> _Exercise aim_: Write out the entries below exactly as they stand. Skip every image.

> _Available records_:
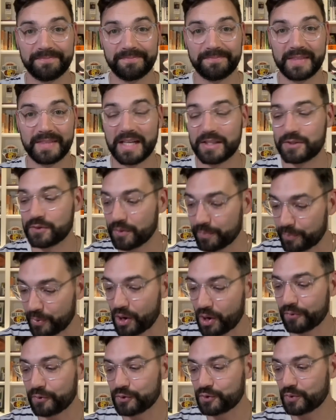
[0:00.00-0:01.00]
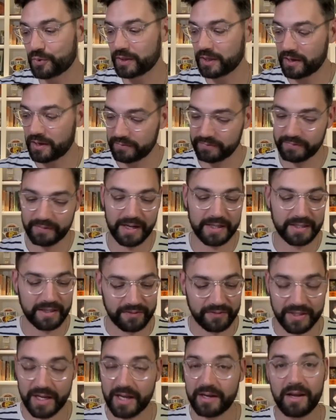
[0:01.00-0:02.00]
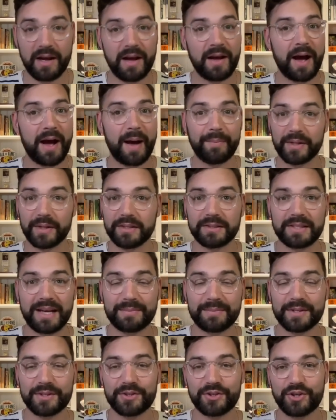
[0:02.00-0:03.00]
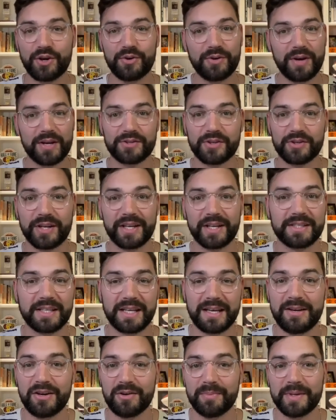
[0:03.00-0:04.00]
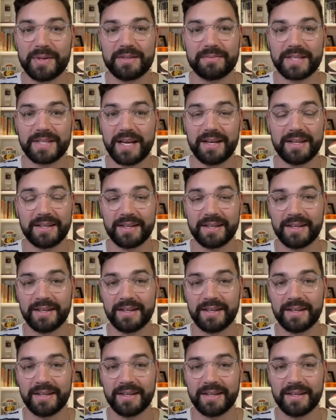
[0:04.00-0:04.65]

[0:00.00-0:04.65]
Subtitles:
And so the bar for Jordan Love, as I've said a million times on the show, you guys are going to get sick of hearing me say it.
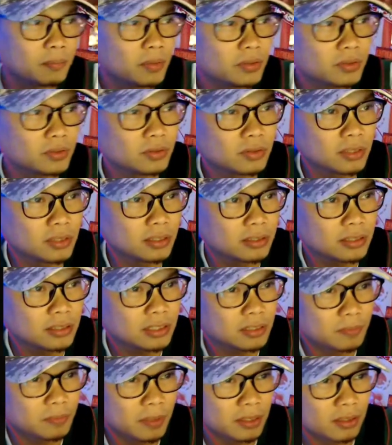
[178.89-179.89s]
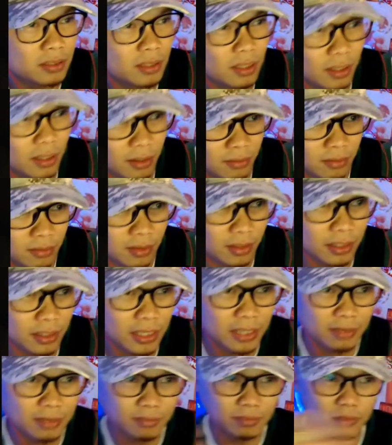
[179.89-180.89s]
Boston Celtics, but uh,
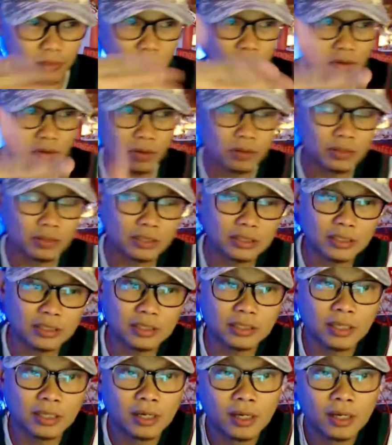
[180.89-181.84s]
again, more on the assist.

> _Response to this task_:
[0:00.00-0:01.00]
[0:01.00-0:02.00]
[0:02.00-0:03.00]
[0:03.00-0:04.00]
[0:04.00-0:04.65]

[0:00.00-0:04.65]
Subtitles:
And so the bar for Jordan Love, as I've said a million times on the show, you guys are going to get sick of hearing me say it.
[178.89-179.89s]
[179.89-180.89s]
Boston Celtics, but uh,
[180.89-181.84s]
again, more on the assist.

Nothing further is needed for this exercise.